En nuestro avance, al alba del 13 de mayo, salimos de la trinchera despacio, con la cautela del acomodo y del miedo. Me adelanté con cuidado, tanteando el terreno y pisando allí donde nuestros zapadores habían certificado que no había minas. La sangre, y la bilis, y todos los humores de mi alma bullían de placer. Cuando estuve a la distancia más próxima que el camino recién fabricado me permitía acercarme al lugar donde creí ver una niña un día antes, observé que la niña no era otra cosa que un saco raído de color marrón.

Hoy es 19 de mayo de 1942. Escribo esto desde una cabaña situada a una milla de Kerch. Ayer, la ciudad fue tomada por nuestro ejército. Se han capturado más de 100 mil hombres los cuales son, en su mayoría, un grupo de niños y viejos piojosos. Hemos conquistado Crimea pero yo siento que hemos sido más crueles de lo que nuestras mentes son capaces de asimilar. Hemos conquistado Crimea pero ello nos ha convertido en ancianos huecos.

Es paradójico que, elogiando la locura, Erasmo se refiriese a la felicidad del que es feliz aseverando el error de aquellos que creen en la dicha humana y suponen que está en las cosas mismas, cuando lo cierto es que únicamente se halla en el concepto que de ella tengamos. Esto se abre ante mí en las páginas del libro que guardo esta noche.

A veces la muerte, se equivocaba. Son pocas veces, pero existen. La muerte también es humana y yerra, como todos. Quizá me avisó aquella noche, cuando murió el pelirrojo de Bremen. Quizá venció en mí la cordura de no ir a salvar a una niña que nunca llegó a serlo. Quizá la muerte guardó su guadaña en el fondo de aquel saco.


Una confesión de la gran guerra (manuscrito encontrado en Vitebsk, actual Bielorrusia, a comienzos del verano de 1944), por Alexander Licht:

"La guerra mundial empezó, y vimos morir a Dios y a las estrellas en Occidente. La muerte barrió la tierra. Tomó la máscara de su rostro, y su cara de huesos sonrió desnuda. La locura y el dolor cincelaban ahora sus rasgos. Partimos a la tierra de nadie, presenciamos su danza en la lejanía y oímos su retumbar en la noche. Así acarreó su cosecha de mies inmadura y en granazón.
Su naturaleza nos transformó. Nos dio medidas y nombres distintos a los de la vida, y sus sueños marcaron la imagen de nuestro tiempo. Su sombra cayó sobre nuestro devenir en la grandeza y en la caída. Sus pensamientos ocuparon el espíritu de los buscadores, y en nuestra alma crecieron de su simiente el duelo, el miedo y el sufrimiento.

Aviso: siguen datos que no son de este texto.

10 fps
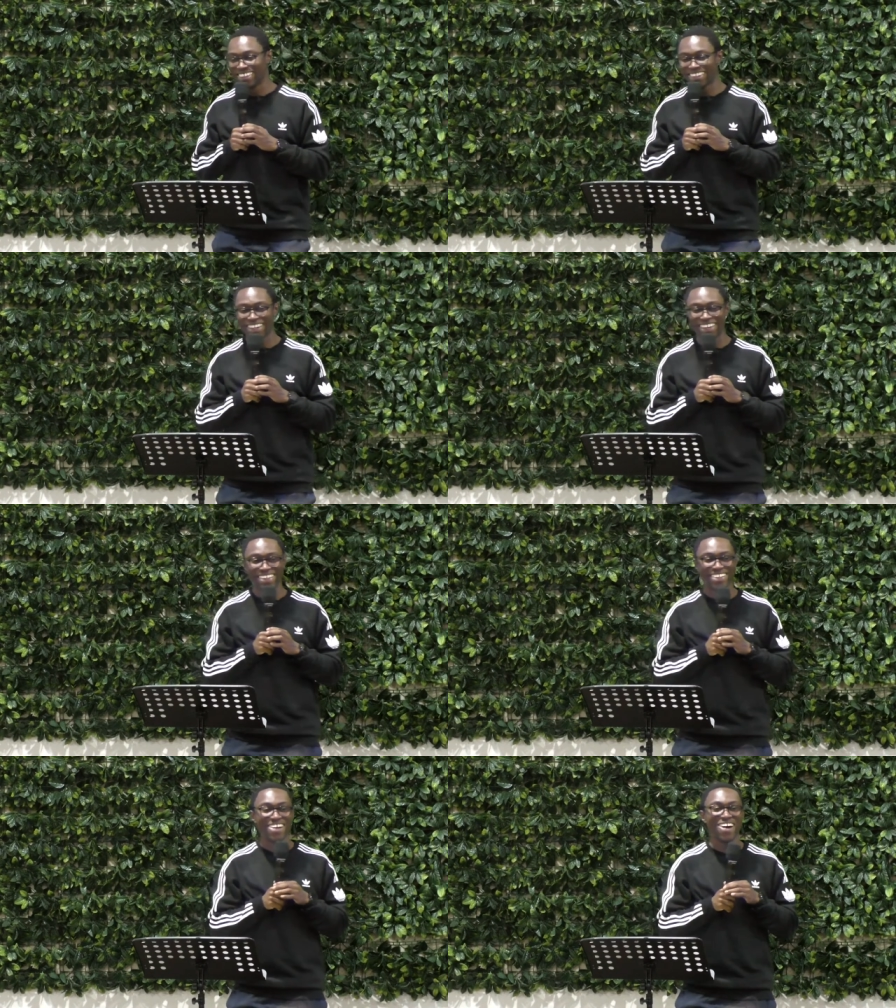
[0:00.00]
Okay.
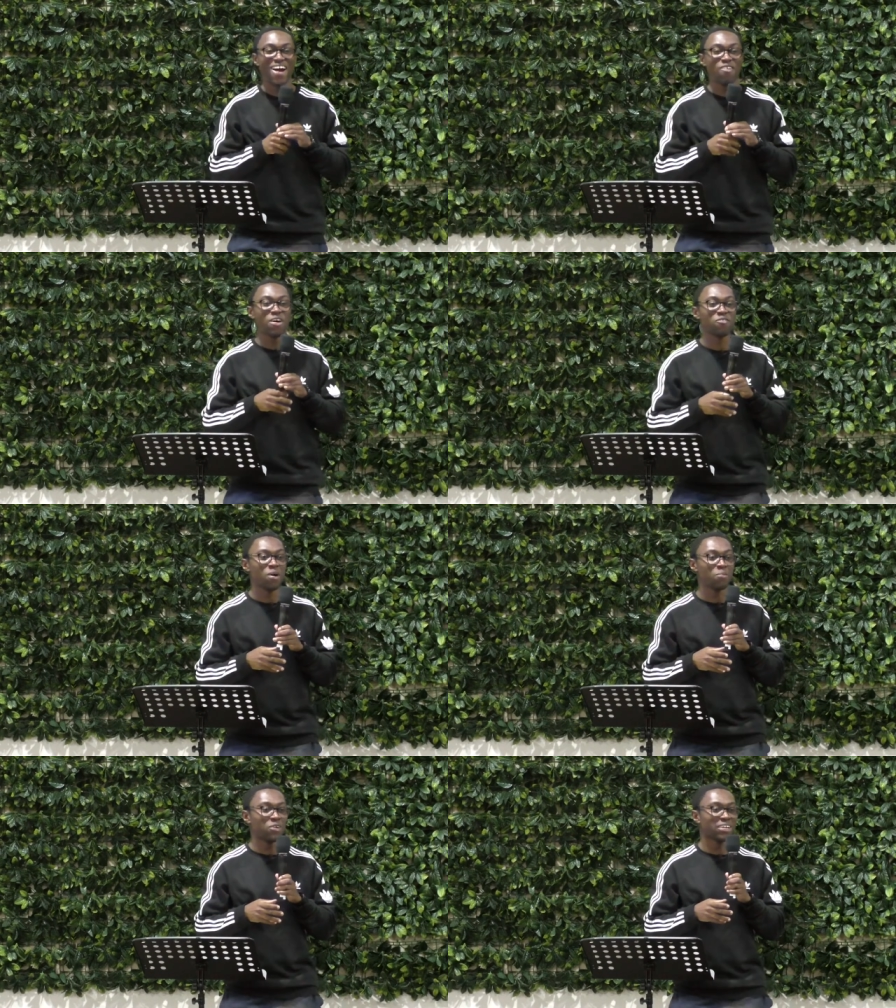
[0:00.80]
All right. One,
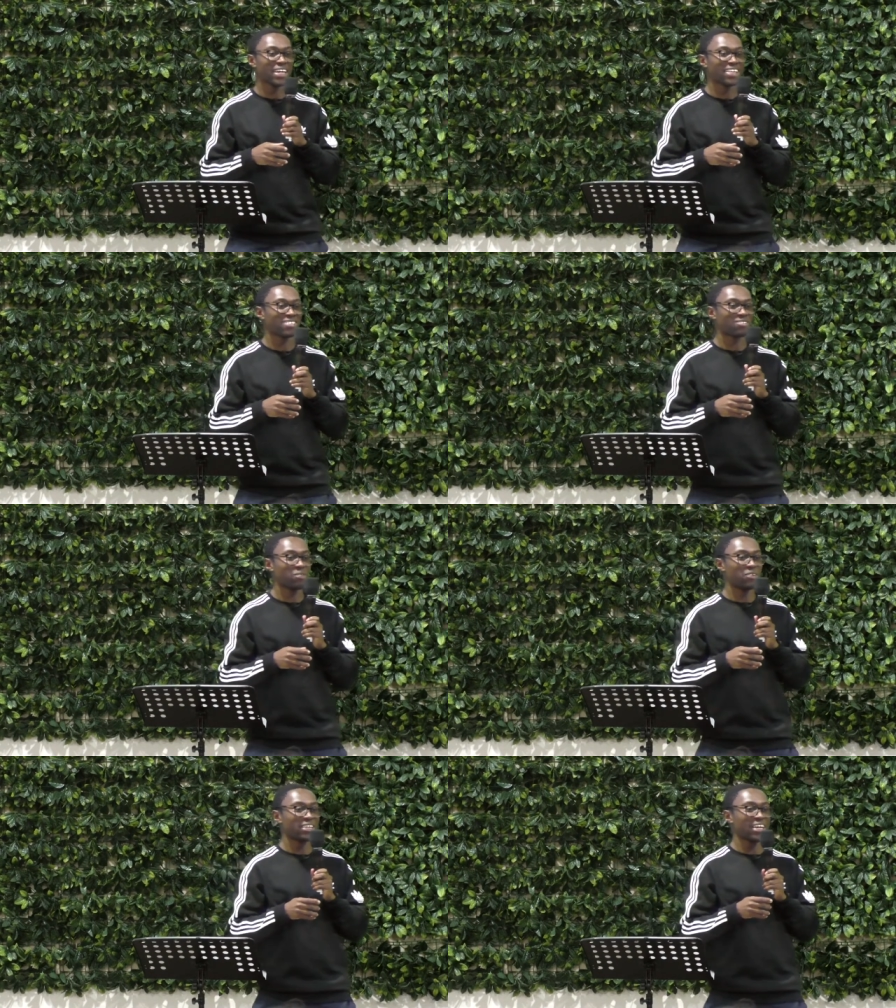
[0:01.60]
one more guess.
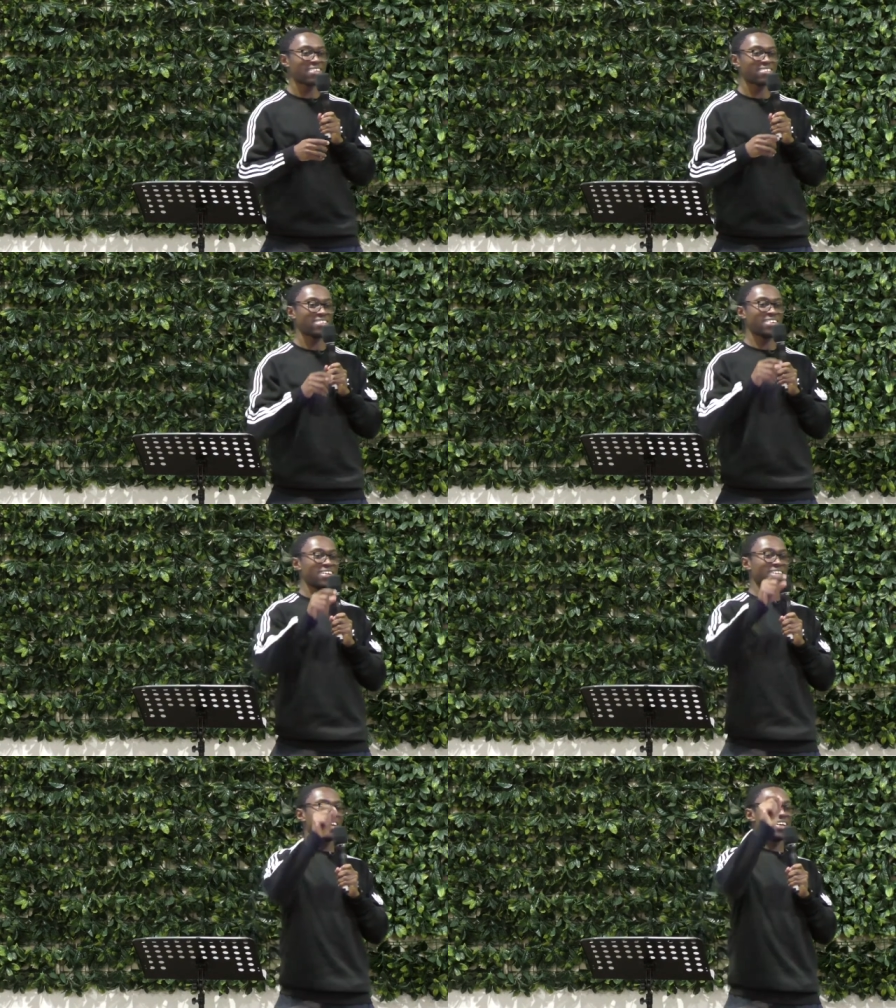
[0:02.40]
One more guess.
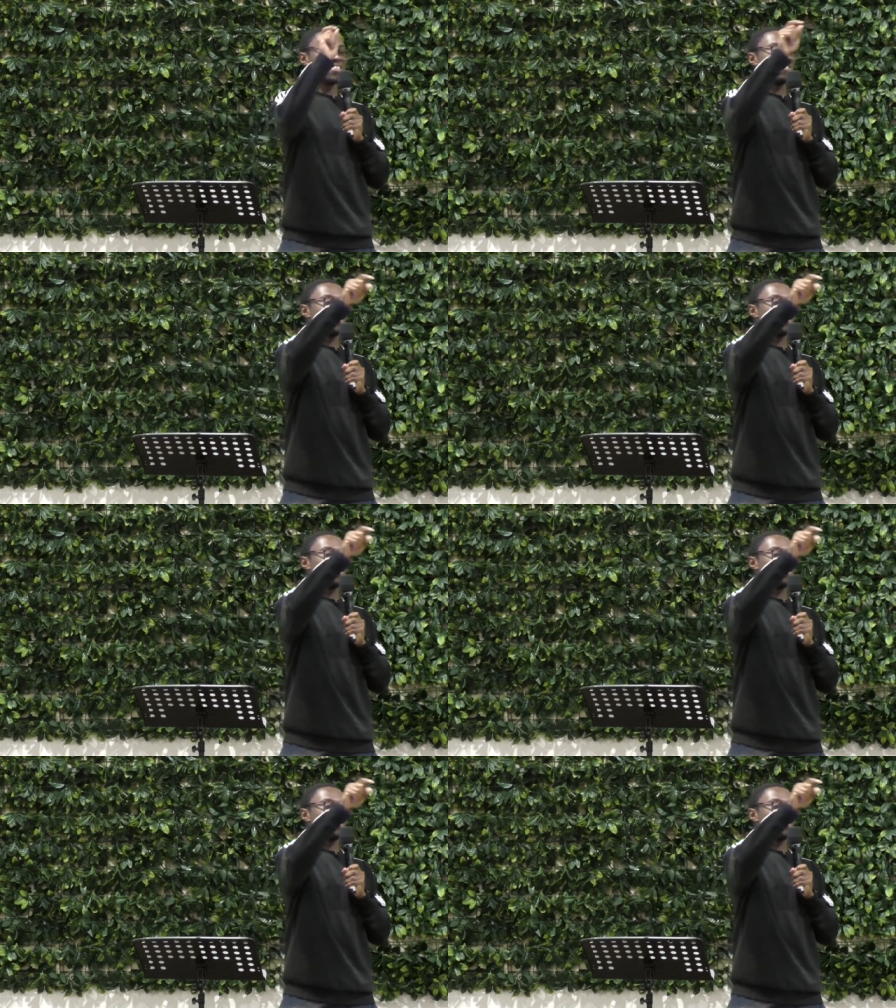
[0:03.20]
Uh,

Maduraron aventuras de las caminatas y peligros en su vecindad, pero el diálogo de los ángeles enmudeció junto a nuestras tumbas. Nosotros, anónimos y desconocidos, solitarios y amantes, locos y sabios, pobres y ricos, aceptamos la lucha con nuestro destino, y bajo la constelación de la necesidad encontramos nuestro cumplimiento en la resurrección y la carroña. Como fuegos fatuos danzamos en torno a su altar, verdugos y ajusticiados, víctimas, réprobos y benditos. Ansiábamos conocer sus secretos, el sentido de sus enigmas y la revelación de su juego con máscaras y bagatelas. Como sonámbulos llevamos la vara de zahorí de la palabra, y la esperanza, la fe y el amor volvieron a ganar peso. Desde el infierno de la tormenta de acero, desde la disposición a la muerte, el asalto del destino y la soledad de las estrellas nos precipitamos al abismo de la eternidad, y en la profundidad encontramos el rostro de Dios bajo los escombros y el polvo de nuestros años.

Así la muerte se instaló en nuestra vida. Montó guardia en la tierra de nadie."




Notas:

[1] En alemán, muerto rojo.

[2] En el antiguo dialecto alemán hablado en Bremen, ischa freimaark hace referencia a un grito coloquial que puede traducirse como ¡es mercado libre!, aunque también se refiere a la quinta estación del año que existía en el norte alemán, en el 1035, en tiempos del emperador Conrad II. Esta expresión se asoció siglos después a lo tradicional, lo autóctono, por la feria que se celebra en dicha época y que dura hasta nuestros días.

1 comentario:

Pat Robles dijo...

No puedo decirte nada, Diego.
Es demasiado cojonudo como para decirte cualquier cosa.

(Agh, realmente te expresaría muchas cosas pero las palabras se reducen mediocremente a "guau", así que pasaré de largo el hecho de que no te hayan premiado.)